Architectural Consistency

  • All transports use the same async subscription pattern
  • Clear separation between one-time setup and per-pattern subscription
  • Eliminates the architectural inconsistency from the previous fix

Maintains Race Condition Fix

  • Broker events are still properly awaited before returning
  • Demo verification shows events are no longer lost
  • All existing functionality preserved

Better Maintainability

  • Cached transport initialization prevents duplicate setup
  • Clear method responsibilities and separation of concerns
  • Comprehensive comments explaining complex logic (especially stdio dual paths)

Performance Improvements

  • Transport setup happens only once and is cached
  • No duplicate listener setup across multiple subscriptions

Transport-Specific Behavior

Broker Transport

// Requires per-pattern subscription with network round-trip
await this._subscribeToBrokerEvent(pattern);

Native/Stdio Transports

// One-time listener setup handles all patterns automatically
// No per-pattern subscription needed - events flow through established listeners

Stdio Dual Path Support

Stdio transport requires TWO event paths:

  1. Direct events: From stdio process itself via transportHandler
  2. Native events: From abilities loaded by stdio process via ABILITY_EVENT_TRANSPORT

Example flow: KadiClient (stdio) → StdioProcess → LoadedAbility (native events)

Testing

Broker Transport

  • Verified with kadi-by-example/10-events-broker-kadi-core demo
  • Events properly received: [event] echo.* -> and [event] echo.test-event ->
  • Race condition confirmed fixed

Code Quality

  • TypeScript compilation passes (npm run typecheck)
  • Build successful (npm run build)
  • No dead code remaining

Backward Compatibility

  • All existing APIs maintained
  • Same async signatures as previous fix
  • No breaking changes beyond the original async migration

Migration Impact

No additional migration required - this is purely an internal architecture improvement. Users already migrated to async subscription methods in the original race condition fix.

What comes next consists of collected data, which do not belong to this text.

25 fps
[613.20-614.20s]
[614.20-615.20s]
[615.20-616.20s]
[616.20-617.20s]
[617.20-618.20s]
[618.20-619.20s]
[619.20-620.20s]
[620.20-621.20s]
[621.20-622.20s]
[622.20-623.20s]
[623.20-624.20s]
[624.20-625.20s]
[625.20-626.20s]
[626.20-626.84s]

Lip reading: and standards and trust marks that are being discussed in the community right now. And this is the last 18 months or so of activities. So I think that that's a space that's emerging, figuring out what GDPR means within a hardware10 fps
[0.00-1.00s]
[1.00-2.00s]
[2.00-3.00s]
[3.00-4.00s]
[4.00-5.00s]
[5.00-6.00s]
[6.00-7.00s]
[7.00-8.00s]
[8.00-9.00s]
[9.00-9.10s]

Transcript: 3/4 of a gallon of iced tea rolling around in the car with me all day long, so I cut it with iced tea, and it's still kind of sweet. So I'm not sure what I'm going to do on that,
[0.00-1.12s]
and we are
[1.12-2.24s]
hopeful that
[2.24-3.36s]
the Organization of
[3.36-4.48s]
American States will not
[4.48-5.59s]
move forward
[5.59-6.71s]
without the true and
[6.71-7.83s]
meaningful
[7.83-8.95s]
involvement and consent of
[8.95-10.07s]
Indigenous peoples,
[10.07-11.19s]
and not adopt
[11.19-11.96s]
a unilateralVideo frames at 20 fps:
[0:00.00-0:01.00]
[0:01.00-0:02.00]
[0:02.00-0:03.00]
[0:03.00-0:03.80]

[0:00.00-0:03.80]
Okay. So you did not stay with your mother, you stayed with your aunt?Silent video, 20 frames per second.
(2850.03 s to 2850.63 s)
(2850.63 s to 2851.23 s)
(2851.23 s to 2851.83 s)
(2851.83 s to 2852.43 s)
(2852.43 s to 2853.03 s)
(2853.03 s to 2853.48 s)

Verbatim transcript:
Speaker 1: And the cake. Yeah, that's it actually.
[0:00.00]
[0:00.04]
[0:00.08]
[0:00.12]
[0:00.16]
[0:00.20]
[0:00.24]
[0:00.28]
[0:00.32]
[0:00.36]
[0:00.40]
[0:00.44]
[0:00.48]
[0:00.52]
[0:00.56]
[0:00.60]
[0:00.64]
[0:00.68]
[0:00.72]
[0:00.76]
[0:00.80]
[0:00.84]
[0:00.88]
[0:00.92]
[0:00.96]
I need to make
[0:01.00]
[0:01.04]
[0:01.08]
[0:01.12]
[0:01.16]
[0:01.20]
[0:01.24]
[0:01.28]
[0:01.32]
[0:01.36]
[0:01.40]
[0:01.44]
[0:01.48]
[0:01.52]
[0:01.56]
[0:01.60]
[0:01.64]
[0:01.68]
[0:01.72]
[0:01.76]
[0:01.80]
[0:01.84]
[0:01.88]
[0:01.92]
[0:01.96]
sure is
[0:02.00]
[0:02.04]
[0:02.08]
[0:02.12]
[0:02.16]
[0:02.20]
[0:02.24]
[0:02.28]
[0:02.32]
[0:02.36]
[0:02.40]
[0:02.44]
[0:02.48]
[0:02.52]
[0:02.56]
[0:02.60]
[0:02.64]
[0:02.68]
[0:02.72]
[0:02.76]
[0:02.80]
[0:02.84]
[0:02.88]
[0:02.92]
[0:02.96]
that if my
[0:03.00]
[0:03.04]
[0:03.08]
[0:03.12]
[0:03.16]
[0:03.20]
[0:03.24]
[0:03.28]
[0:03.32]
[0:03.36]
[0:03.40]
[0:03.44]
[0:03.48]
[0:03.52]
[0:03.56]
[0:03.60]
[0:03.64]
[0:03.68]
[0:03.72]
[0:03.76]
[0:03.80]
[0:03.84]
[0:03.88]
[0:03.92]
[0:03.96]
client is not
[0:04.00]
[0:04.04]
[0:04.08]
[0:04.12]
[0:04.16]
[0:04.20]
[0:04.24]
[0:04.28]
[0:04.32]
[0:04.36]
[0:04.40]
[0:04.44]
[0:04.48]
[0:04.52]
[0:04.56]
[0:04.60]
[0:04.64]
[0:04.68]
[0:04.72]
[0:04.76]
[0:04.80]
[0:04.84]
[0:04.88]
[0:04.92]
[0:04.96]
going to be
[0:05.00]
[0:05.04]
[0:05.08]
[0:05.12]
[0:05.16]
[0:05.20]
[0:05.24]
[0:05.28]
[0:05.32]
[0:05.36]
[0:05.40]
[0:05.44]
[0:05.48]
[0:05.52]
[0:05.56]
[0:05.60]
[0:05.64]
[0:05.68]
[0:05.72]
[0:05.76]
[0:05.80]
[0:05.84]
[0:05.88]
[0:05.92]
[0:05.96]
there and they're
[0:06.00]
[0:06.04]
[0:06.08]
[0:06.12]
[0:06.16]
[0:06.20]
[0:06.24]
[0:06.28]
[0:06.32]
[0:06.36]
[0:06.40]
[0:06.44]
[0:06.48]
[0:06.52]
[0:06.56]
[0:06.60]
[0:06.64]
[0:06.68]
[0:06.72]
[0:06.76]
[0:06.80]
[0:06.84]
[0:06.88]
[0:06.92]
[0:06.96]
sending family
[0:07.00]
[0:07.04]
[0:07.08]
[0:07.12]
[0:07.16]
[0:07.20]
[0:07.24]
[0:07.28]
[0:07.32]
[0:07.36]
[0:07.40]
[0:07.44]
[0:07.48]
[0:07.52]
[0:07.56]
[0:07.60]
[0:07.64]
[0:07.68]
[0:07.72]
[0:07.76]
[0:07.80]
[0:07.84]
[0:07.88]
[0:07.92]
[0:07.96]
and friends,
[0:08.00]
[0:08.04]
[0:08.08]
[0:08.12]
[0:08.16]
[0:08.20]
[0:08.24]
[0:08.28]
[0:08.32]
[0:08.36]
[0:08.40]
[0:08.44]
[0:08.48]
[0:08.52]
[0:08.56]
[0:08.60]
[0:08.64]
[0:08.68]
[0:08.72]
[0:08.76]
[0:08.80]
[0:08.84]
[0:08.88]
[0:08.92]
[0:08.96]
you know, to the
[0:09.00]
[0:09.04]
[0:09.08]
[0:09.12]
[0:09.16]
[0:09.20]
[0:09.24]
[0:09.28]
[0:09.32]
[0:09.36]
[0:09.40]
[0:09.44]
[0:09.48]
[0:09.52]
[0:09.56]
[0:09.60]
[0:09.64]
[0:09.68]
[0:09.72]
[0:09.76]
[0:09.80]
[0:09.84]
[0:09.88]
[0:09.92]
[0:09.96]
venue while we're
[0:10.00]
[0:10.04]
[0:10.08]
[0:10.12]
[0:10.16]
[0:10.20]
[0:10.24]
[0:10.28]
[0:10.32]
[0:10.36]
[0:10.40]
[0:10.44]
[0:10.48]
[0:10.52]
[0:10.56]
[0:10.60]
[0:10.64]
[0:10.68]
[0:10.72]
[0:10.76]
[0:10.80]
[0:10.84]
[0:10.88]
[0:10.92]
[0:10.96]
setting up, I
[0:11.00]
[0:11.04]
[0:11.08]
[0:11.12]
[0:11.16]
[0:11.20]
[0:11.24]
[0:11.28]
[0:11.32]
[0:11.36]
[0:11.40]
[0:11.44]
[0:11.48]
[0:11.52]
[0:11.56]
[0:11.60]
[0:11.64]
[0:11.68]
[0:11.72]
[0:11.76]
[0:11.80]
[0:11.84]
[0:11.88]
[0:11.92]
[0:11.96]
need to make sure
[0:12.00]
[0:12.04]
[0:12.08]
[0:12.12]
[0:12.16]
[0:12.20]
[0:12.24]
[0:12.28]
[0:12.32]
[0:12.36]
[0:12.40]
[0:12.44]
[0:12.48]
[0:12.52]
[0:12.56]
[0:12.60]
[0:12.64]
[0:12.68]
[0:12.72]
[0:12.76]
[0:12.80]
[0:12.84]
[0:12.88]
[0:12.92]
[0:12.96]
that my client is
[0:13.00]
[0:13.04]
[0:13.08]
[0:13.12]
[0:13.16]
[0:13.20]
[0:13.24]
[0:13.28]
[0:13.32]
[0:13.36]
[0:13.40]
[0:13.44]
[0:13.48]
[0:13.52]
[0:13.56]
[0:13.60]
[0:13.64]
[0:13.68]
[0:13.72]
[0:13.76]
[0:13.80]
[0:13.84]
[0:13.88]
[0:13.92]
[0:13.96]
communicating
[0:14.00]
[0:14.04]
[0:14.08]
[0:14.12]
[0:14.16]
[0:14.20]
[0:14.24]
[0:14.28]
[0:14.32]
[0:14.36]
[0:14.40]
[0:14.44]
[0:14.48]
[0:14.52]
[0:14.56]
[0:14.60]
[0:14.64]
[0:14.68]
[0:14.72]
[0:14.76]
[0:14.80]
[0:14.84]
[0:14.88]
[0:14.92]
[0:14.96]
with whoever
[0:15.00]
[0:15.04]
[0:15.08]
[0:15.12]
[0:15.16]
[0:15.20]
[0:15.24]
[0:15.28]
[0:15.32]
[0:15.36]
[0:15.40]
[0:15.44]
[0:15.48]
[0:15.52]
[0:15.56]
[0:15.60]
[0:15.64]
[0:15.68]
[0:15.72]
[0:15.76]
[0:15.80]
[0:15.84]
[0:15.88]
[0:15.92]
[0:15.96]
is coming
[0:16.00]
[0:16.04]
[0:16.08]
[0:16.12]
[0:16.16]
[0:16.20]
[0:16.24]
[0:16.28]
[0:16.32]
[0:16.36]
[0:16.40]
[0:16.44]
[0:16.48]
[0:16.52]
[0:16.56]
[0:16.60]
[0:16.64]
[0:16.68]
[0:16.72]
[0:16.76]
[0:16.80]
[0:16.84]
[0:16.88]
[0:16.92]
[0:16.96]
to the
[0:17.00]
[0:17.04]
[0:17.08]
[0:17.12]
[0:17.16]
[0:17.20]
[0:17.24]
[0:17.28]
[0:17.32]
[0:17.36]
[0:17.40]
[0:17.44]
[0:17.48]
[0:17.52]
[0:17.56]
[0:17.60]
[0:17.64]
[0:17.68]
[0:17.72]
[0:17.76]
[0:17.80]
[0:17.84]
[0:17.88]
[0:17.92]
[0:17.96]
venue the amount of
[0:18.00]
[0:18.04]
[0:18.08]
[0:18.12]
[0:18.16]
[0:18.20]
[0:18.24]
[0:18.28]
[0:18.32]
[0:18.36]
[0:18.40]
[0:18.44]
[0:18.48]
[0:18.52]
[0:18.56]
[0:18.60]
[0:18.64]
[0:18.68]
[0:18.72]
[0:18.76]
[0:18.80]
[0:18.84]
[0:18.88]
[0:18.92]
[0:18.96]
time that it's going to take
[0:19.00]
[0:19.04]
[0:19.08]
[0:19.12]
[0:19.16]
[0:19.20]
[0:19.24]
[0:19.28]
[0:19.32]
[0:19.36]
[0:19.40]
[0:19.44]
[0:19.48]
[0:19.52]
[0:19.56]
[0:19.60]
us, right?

The async methods remain the same:

// Required since the original race condition fix
const unsubscribe = await client.subscribeToEvent('pattern', callback);

Files Changed

  • src/KadiClient.ts: Complete refactor of event subscription architecture
    • +249 insertions, -157 deletions
    • New unified helper methods
    • Comprehensive documentation updates

Verification

Before: Events were lost due to race condition

Connected to broker at ws://localhost:8080
[result] echo-js.echo -> { echo: 'Hello', timestamp: '...', length: 29 }
# No events received! ❌

After: All events properly received

Connected to broker at ws://localhost:8080
[event] echo.* -> { from: 'message echo' }      ✅
[event] echo.test-event -> { from: 'message echo' } ✅
[event] echo.* -> { from: 'message echo 2' }    ✅
[event] echo.test-event -> { from: 'message echo 2' } ✅
[result] echo-js.echo -> { echo: 'Hello', timestamp: '...', length: 29 }

This PR completes the async event subscriptions initiative, delivering both the critical race condition fix and long-term architectural consistency for maintainable, reliable event handling across all KADI transports.